# Ziff-Gulari-Barshad model: Phase Transitions and ML-based Surrogate Model.¶

Note

To follow this tutorial, either:

Download

`PhaseTransitions-ADP.py`

(run as`$AMSBIN/amspython PhaseTransitions-ADP.py`

).Download

`PhaseTransitions-ADP.ipynb`

(see also: how to install Jupyterlab)

We studied the effect of changing the composition of the gas phase,
namely partial pressures for \(O_2\) and \(CO\), in the
\(CO_2\) Turnover frequency (TOF), in some of the pyZacros tutorials
for the Ziff-Gulari-Barshad model (see especially **Phase Transitions in
the ZGB model** and **Ziff-Gulari-Barshad model: Steady State
Conditions**). We used an evenly distributed grid on the \(CO\) gas
phase molar fraction in those tutorials. From the results, it is
possible to see that, typically, the lower the \(CO_2\) production,
the more difficult it is to achieve a steady state (except when
\(CO_2\) production is zero, likely because the surface got
poisoned, which makes the calculation finish quickly). This means that
most of the computational time is spent on points that, from a catalytic
standpoint, are not as interesting as points with higher \(CO_2\)
production. Thus, to reduce the overall computational cost, it would be
ideal to generate more points in the more interesting areas
automatically. This is the main goal of the **Adaptive Design Procedure
(ADP)**.

The ADP was created to generate training data for Machine Learning (ML)
algorithms, with a particular emphasis on approximating
computationally-intensive first-principles kinetic models in catalysis.
The procedure is based on function topology and behavior, with the
discrete gradient and relative importance of the independent variables
calculated. See more details in the original publication Chem. Eng. J
400, (2020), 125469. The
authors demonstrate that the procedure could design a dataset (achieving
the same accuracy) using only between 60 and 80% fewer data points as
are needed in an evenly distributed grid. Furthermore, the ADP generates
a **Surrogate Model** of the data based on ML techniques, allowing
interpolation of points not included in the original data set, which is
critical for multiscale simulations of complex chemical reactors.

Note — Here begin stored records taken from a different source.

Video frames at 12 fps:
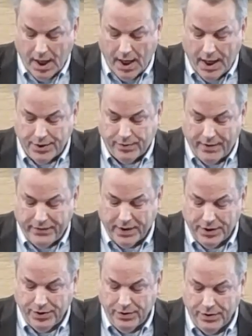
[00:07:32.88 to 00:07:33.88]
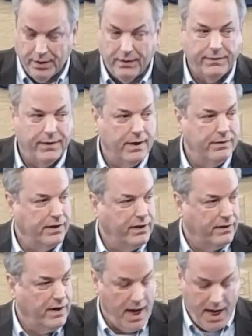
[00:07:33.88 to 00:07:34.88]
As Reverend Susan Frederick
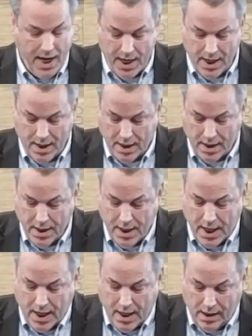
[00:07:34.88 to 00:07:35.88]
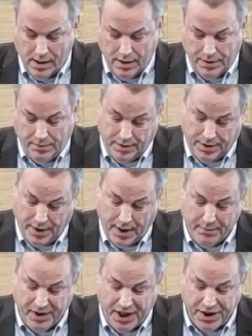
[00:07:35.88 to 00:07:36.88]
Gray, our
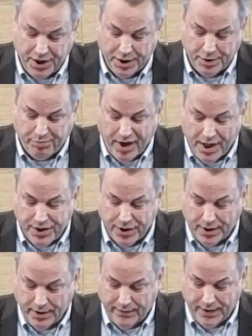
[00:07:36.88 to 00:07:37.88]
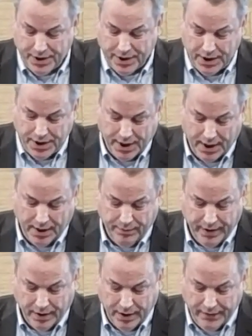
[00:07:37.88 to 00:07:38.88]
denomination's president, recently said,
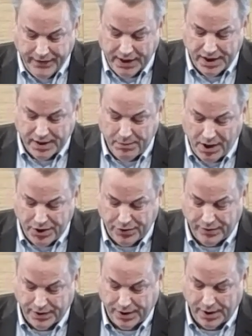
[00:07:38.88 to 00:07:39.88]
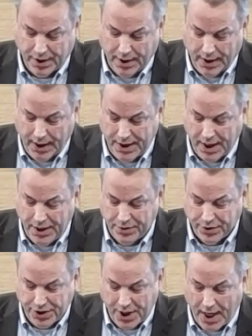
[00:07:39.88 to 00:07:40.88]
we are living in tumultuous and
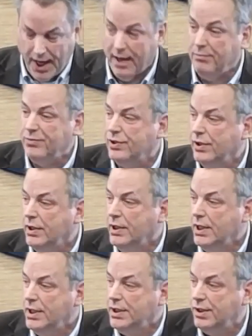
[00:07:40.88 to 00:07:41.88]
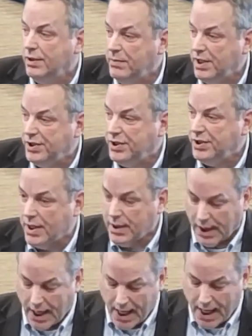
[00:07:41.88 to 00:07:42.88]
dangerous times. So much is on the
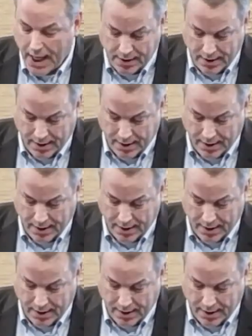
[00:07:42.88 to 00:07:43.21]
line.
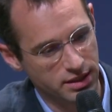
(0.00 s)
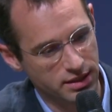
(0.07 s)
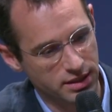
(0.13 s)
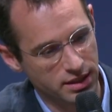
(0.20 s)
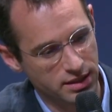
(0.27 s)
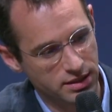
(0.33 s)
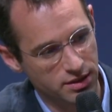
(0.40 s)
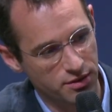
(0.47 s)

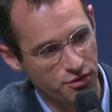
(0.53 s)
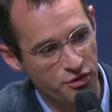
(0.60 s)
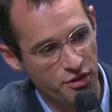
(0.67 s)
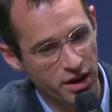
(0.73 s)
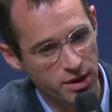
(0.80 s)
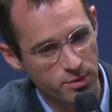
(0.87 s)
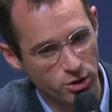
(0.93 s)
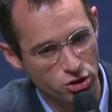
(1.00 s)
they're still
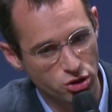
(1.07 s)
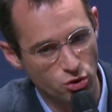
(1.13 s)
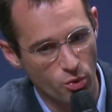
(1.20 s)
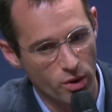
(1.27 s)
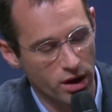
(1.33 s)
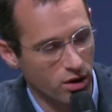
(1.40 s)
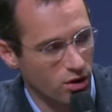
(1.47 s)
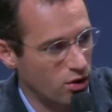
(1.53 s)
very much
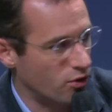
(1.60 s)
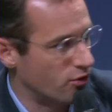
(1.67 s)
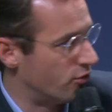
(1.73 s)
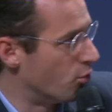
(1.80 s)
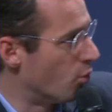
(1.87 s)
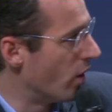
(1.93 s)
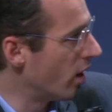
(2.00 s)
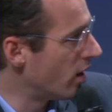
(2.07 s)
aware
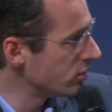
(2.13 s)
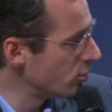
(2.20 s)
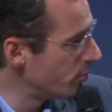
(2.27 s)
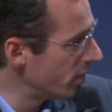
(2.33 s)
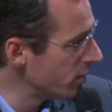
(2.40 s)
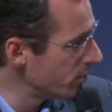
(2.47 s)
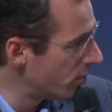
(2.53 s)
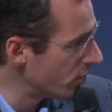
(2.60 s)
of where are the
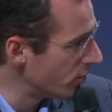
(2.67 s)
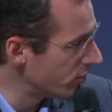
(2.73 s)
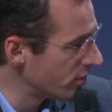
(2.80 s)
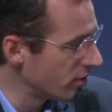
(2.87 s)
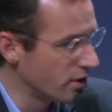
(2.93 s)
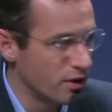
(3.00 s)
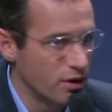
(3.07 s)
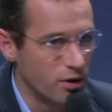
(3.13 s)
pain points,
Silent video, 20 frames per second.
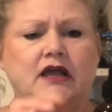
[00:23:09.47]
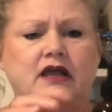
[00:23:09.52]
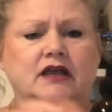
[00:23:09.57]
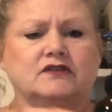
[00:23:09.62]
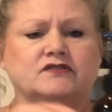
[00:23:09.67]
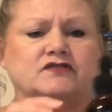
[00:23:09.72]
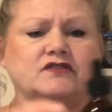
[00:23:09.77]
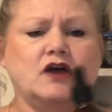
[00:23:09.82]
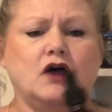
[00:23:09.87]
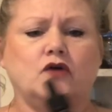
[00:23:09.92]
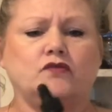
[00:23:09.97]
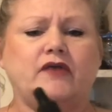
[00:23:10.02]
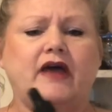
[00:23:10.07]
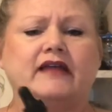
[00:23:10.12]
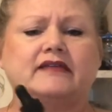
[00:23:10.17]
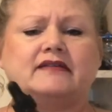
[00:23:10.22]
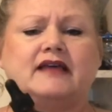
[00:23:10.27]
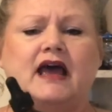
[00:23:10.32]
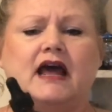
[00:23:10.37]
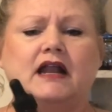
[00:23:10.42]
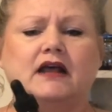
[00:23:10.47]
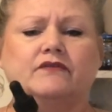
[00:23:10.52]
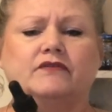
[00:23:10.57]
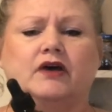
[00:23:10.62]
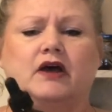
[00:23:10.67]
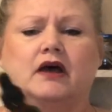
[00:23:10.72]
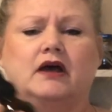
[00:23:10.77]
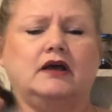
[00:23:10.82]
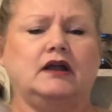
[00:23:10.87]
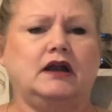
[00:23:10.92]
So that's kind of
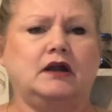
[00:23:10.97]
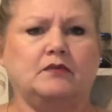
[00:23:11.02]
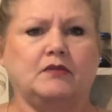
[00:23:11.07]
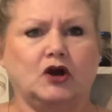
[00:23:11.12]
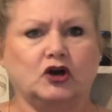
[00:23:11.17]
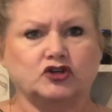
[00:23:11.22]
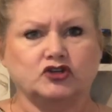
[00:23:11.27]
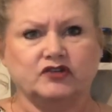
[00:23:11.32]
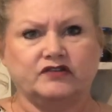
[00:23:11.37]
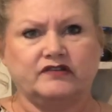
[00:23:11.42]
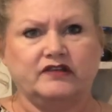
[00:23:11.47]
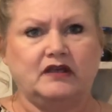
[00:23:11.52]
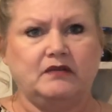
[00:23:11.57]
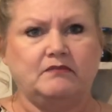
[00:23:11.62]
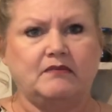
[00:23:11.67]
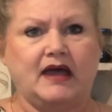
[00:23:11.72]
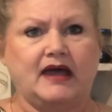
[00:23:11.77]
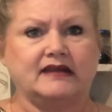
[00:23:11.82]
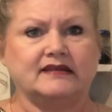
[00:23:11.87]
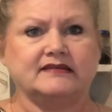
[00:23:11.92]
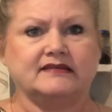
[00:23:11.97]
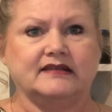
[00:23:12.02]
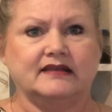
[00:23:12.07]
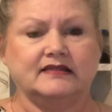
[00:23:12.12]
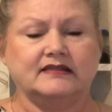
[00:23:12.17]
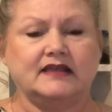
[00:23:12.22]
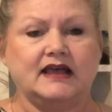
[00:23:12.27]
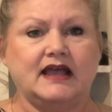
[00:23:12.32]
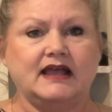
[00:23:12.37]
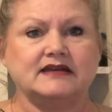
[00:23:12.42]
an emergency medicine
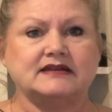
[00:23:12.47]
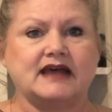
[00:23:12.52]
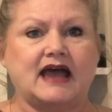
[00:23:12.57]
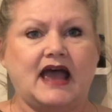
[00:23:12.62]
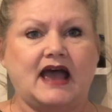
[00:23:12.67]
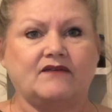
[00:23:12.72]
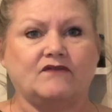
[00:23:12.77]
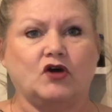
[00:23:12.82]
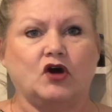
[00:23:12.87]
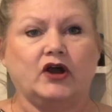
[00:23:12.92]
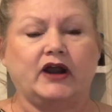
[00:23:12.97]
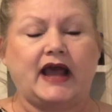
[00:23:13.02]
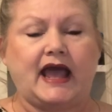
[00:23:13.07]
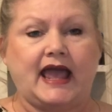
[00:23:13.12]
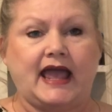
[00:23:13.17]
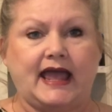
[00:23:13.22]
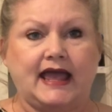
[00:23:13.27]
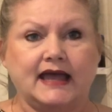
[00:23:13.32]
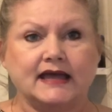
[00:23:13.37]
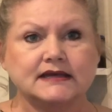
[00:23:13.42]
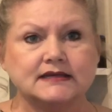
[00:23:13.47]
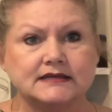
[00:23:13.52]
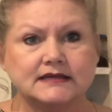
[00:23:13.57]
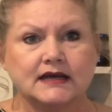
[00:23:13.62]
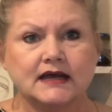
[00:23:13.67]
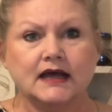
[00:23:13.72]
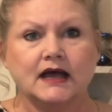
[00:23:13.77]
thing to have on hand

In this tutorial, we will likewise examine the effects of altering the gas phase’s composition in the \(CO_2\) Turnover frequency (TOF) in the ZGB model, but we will do so while utilizing the ADP to both suggest the values of the \(CO\) molar fractions to evaluate and generate a surrogate model for this solution. In practice, the surrogate model is a PKL file that contains all of the parameters of the ML model, allowing it to be regenerated and used subsequently. The main goal of this tutorial is to obtain this file.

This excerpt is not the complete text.